I first read this story when I was five. Once my hands had been well scrubbed, I would stand on a dining room chair and read from the illustrated “family” Bible. The book was too big for me to lift so it lay on the big table and I propped myself on one hand while turning the pages with the other. The lovely pastel illustration showed Naaman’s little maid servant peeping over the edge his chariot as he dipped himself in the river. She was, at most, about six or seven.
I’ve reread the story the story of Naaman’s healing many times since, in many translations. I’ve also heard many sermons and homilies on 2 Kings 5 from different Christian preachers. All of them have been much like the one I heard today, an exhortation to accept healing by doing the simple things God asks of us, particularly admitting our sins. But today, I realized Naaman isn’t a leper because he has done something wrong. He is ill. Elisha does not tell Naaman to confess his sins. Instead, Elisha gives him a treatment protocol so that he will be healed from the disease that has invaded his body.
Those of us who were abused as children (and the numbers are staggering) can sit in church and find ourselves bewildered. It’s such a simple thing, Confess your sins and you will be healed. The book of James tells us that. But our gaping wounds, though hidden, come not from what we did. Rather, they come from what was done to us. Except in rare instances, confession of my sins against God and my neighbour, while necessary, won’t heal the wounds others have incised within me. And, being told to stop the obsessive behaviours that came as a result of the sins committed against us is utterly ineffective. Usually we can’t just stop. We need something else.
At times, I have wanted to sit in a public square and cry out, Look! Look at what was done to me! Look! Instead, I learned to act as normally as I could.
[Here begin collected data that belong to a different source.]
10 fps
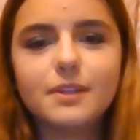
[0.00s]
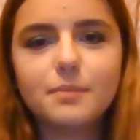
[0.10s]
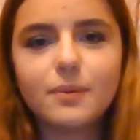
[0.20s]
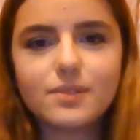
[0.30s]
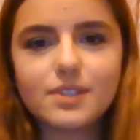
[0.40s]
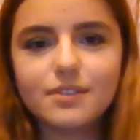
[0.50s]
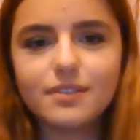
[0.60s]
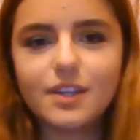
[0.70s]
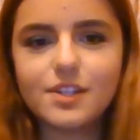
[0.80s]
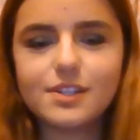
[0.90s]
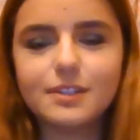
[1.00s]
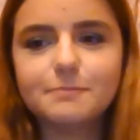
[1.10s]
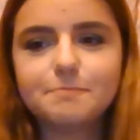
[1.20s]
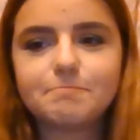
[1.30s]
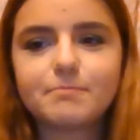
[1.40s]
Board Education.
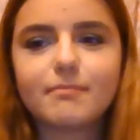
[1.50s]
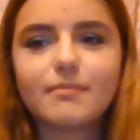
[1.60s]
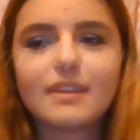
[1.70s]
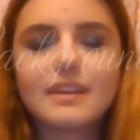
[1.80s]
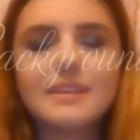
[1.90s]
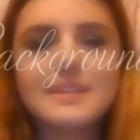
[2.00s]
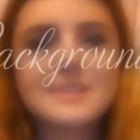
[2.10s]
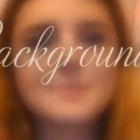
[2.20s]
Let's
It was not until I found myself overwhelmingly loved by other Christians in Christian community that I was seen and loved as the wounded creature I am. The love I encountered didn’t negate or ignore any of the wisdom I had gained, neither did it patronize me. The love of my brothers and sisters, the love of the Body of Christ, scooped up the whole of me, including the crier in the public square. Before I knew what was happening, those Christians scooped me up and healing was happening. Some of them still don’t know the extent of the wounds I carry.
Children are inordinately harmed by the evils in this world because they are unable to fend for themselves. But many of us grow up. Some seek revenge on the entire world or as much of it as they can affect. But others simply do the best we can with broken hearts and shredded souls. And, quite simply, we’ve all been a bit shredded. One thing that might start many on the road to healing is acknowledgement of those times when Scripture makes it clear, the wounds are not always our fault but God will heal us anyway.